第2話

文字数 785文字

 話は一か月前にさかのぼる。
 久々の主演舞台で興奮気味の南小路。演目は彼の得意とするシェークスピアの『マクベス』であった。還暦を迎えたベテラン俳優である彼にとって、是非とも成功させなければならない大事な舞台である。仮に、しくじったりすれば、もう二度とこんな大役は回ってこないだろうことは容易に想像できた。

 大御所とは大変である。なまじベテランゆえにギャラが高く、舞台や映画のオファーはなかなか来ない。今更ギャラや番手を下げる訳にも行かず、ここ数年は、時たま来るギャラの安い友情出演を年に数回こなすだけで、後のスケジュールは、ほぼ真っ白といってよかった。
 それでも家族を養っていかなければならない。彼の妻は宝塚出身の元女優。プライドが高く、ロクに仕事もしないくせに贅沢三昧の日々を送っていた。
 金食い虫である二人の息子たちも売れないミュージシャンと役者の卵で、いずれも才能が無く、南小路のコネでようやく仕事にありつけている有様だ。それだけでなく、プール付きの豪邸も維持しなければならない。
 なのに収入は減る一方で、現状ではとても賄いきれる額ではなかった。

 気が付けば自然と借金が膨らんでいった。六十を過ぎ、昔ほど体の自由が利かなくなっていた南小路は、かつての栄光にすがりながら生きていくしかなかいのである。

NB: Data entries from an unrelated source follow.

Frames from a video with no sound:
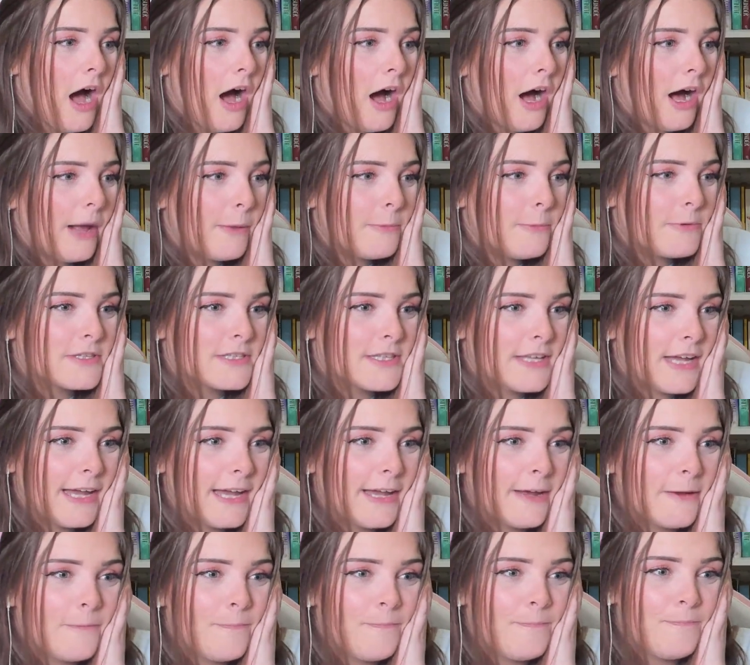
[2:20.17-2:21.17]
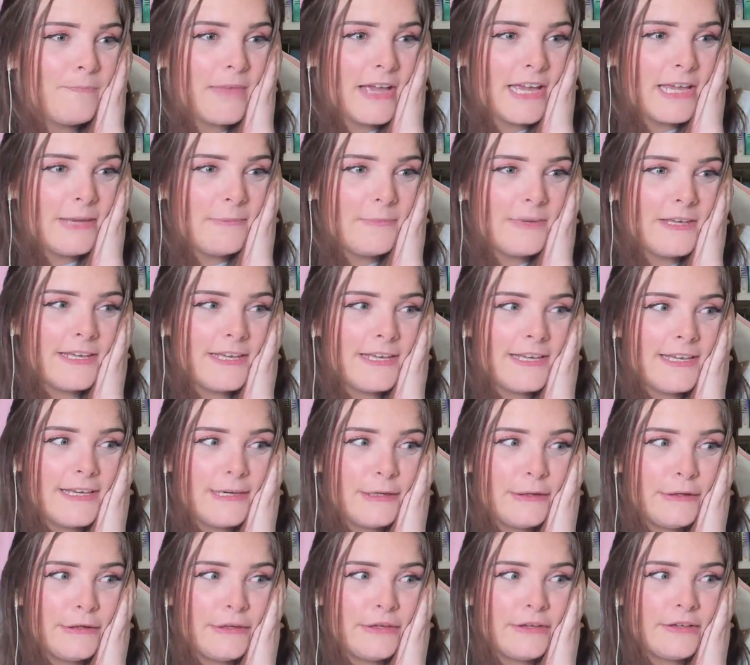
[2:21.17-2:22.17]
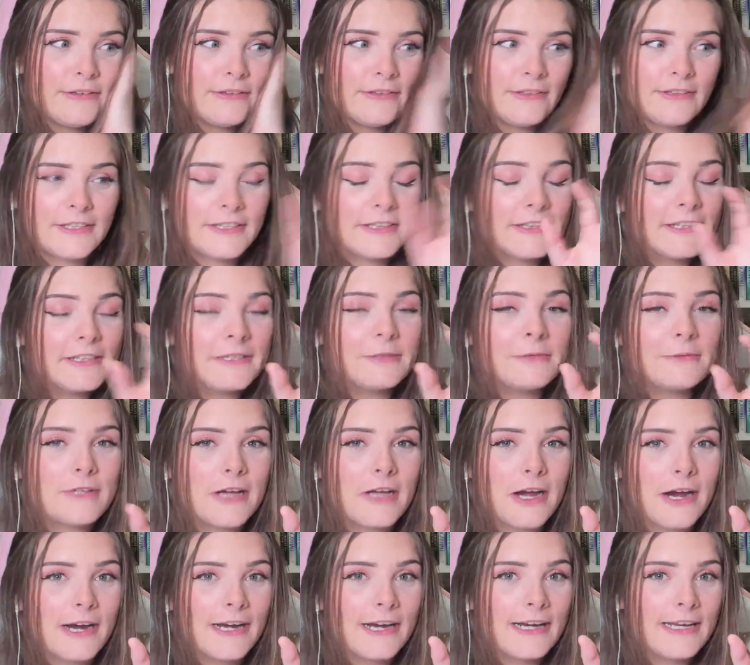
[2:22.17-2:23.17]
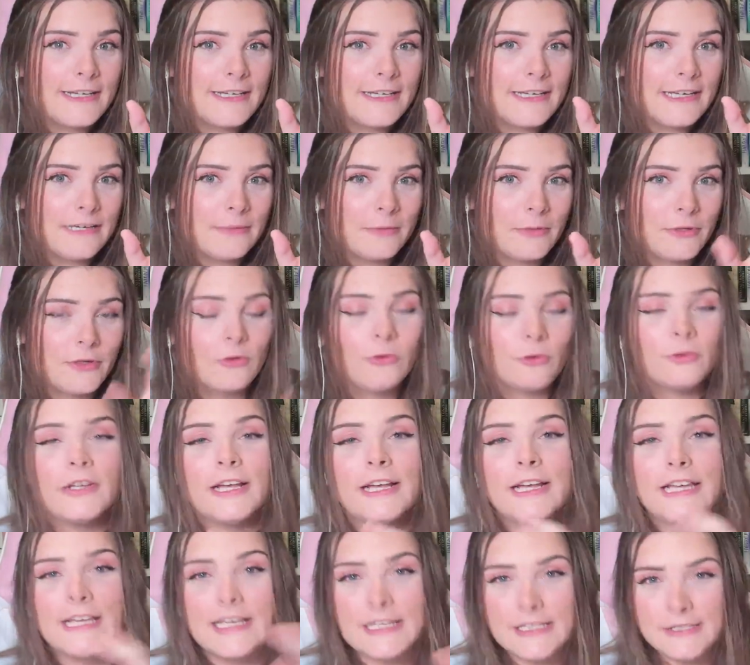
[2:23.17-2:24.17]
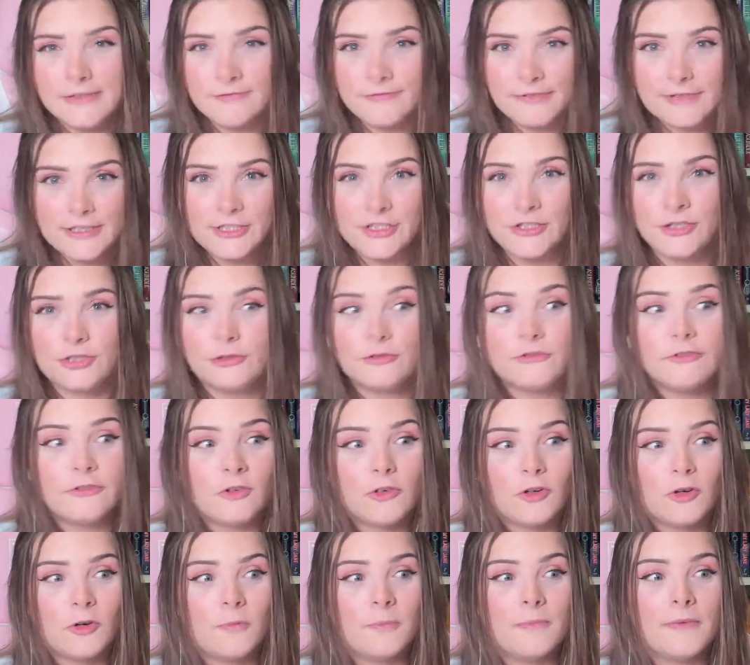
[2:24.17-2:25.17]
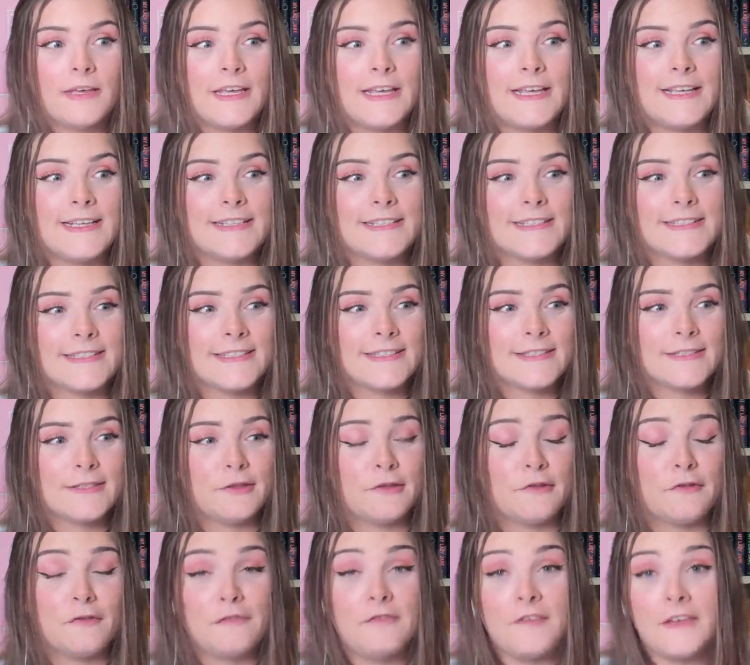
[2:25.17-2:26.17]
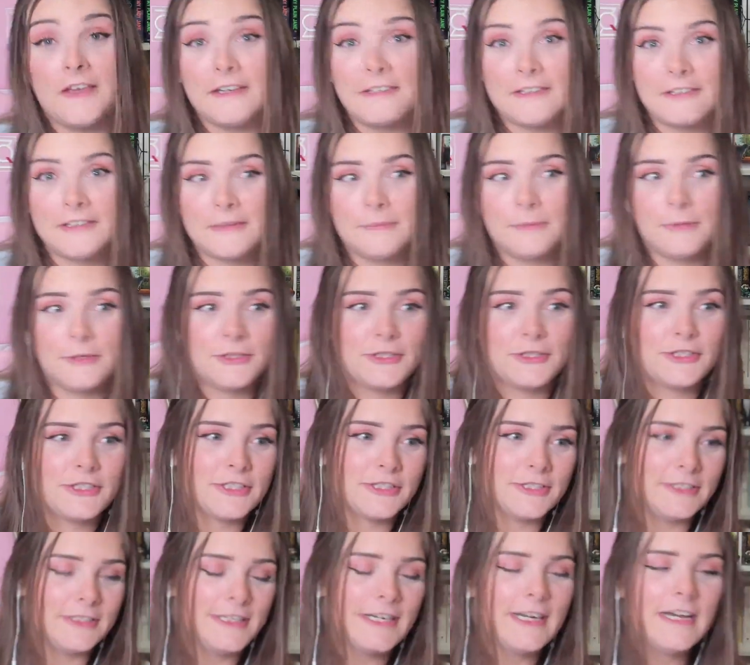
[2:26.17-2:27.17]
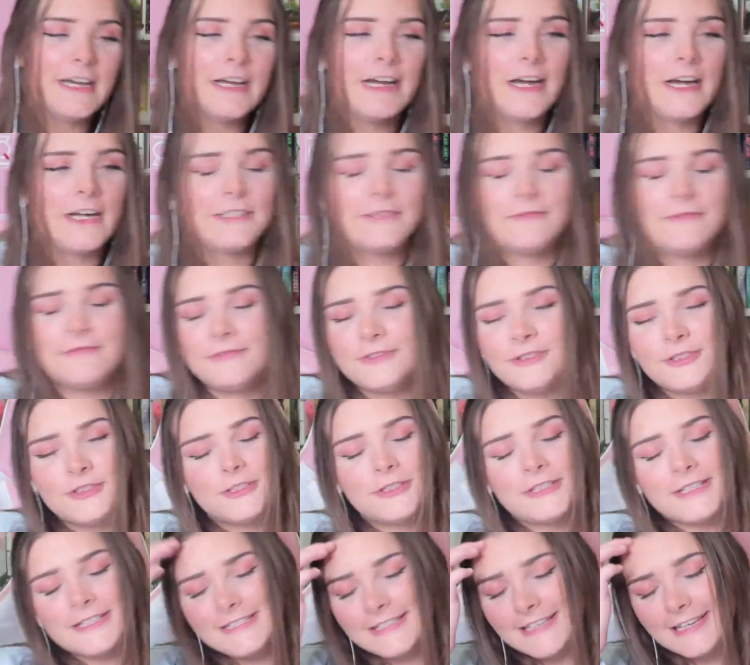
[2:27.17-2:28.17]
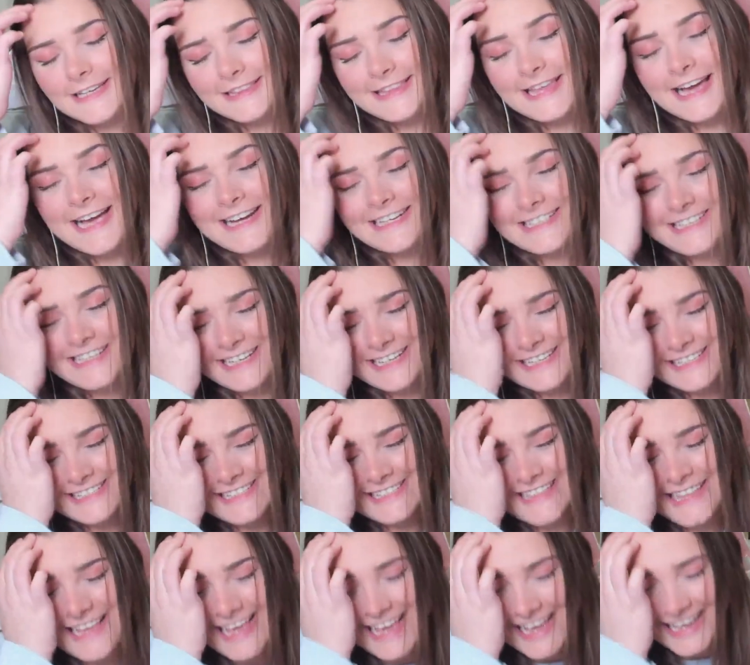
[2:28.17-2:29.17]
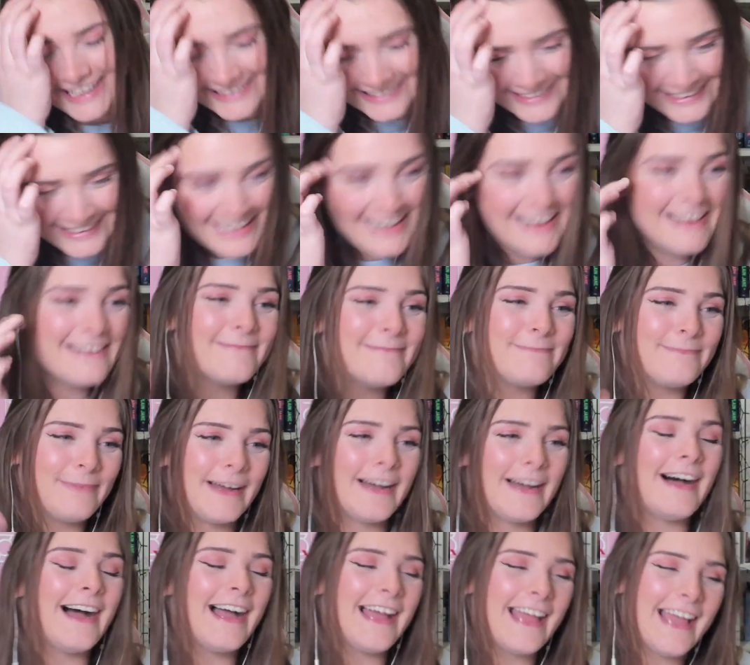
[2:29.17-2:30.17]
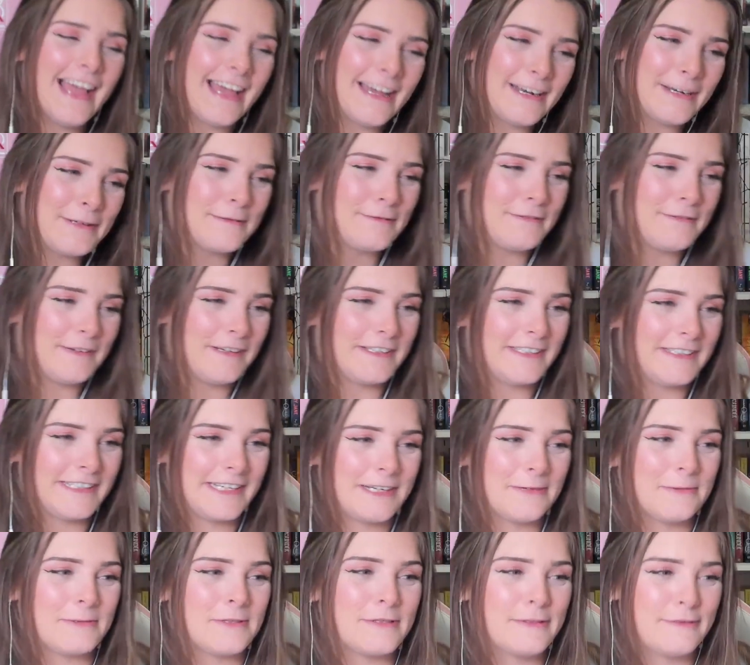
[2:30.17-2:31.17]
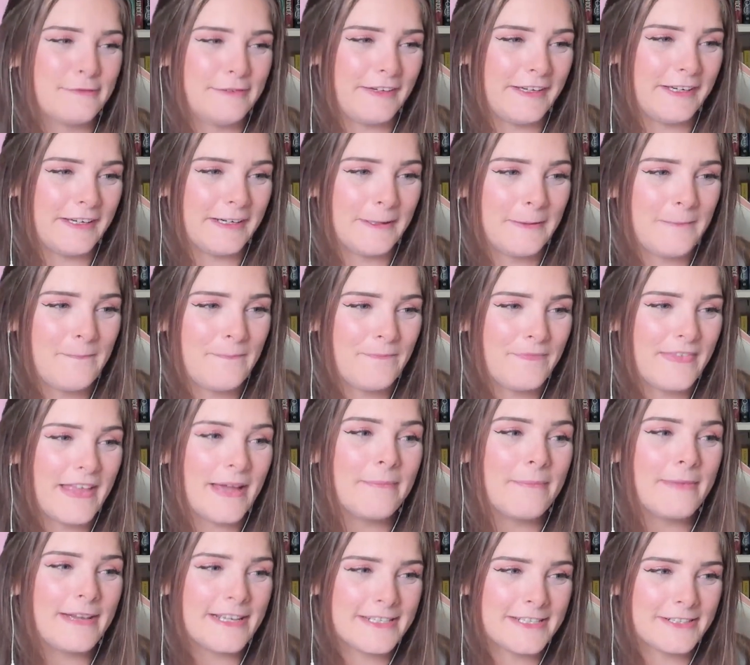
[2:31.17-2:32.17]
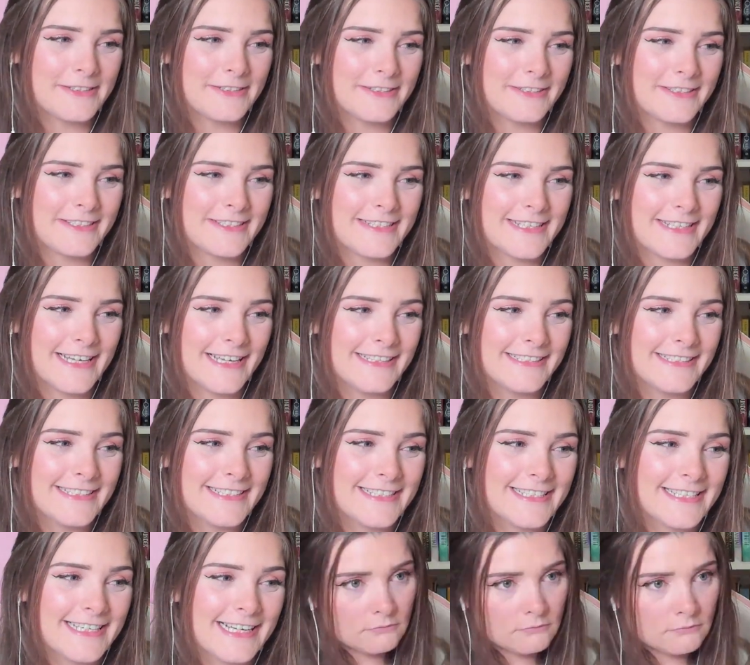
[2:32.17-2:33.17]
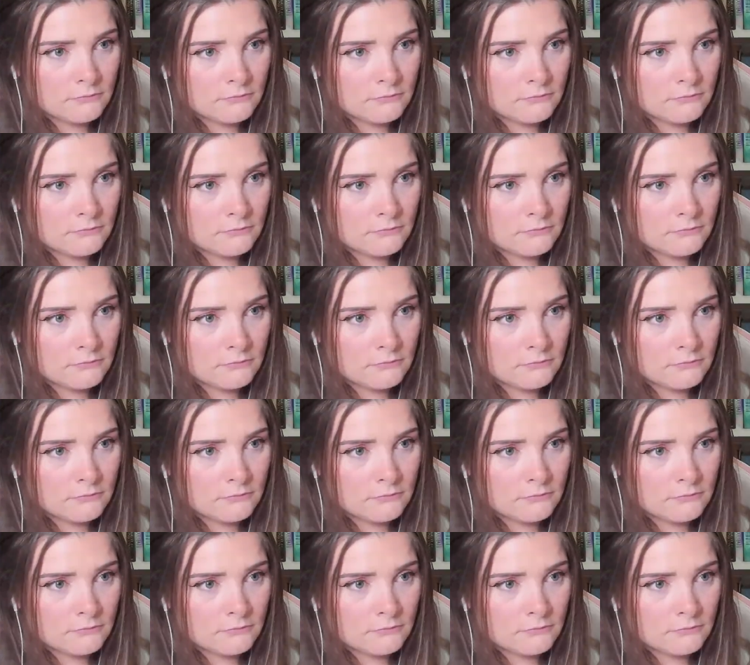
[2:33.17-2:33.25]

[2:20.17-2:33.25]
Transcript: I was like, maybe the little tiny demon or like his original form is the fear emotion. I should have said that just then. But I had a feeling it was fear. That makes a lot of sense.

 マネージャーの北柳(きたやなぎ)はある提案を出した。それはバラエティ番組への出演だった。それまでバラエティなんて経験のない南小路にとって、それは未知なる領域であり、不安で胸が一杯だった。
 だが、北柳の話によれば、番宣としての効果は絶大らしく、ギャラは期待できないものの、一回出ればチケットの売り上げが一桁は違うらしい。失敗の許されない今回の舞台は、背水の陣で取り組まねばならないことを南小路は充分に心得ていた。
 だが、それでも二の足を踏まずにはいられなかった……。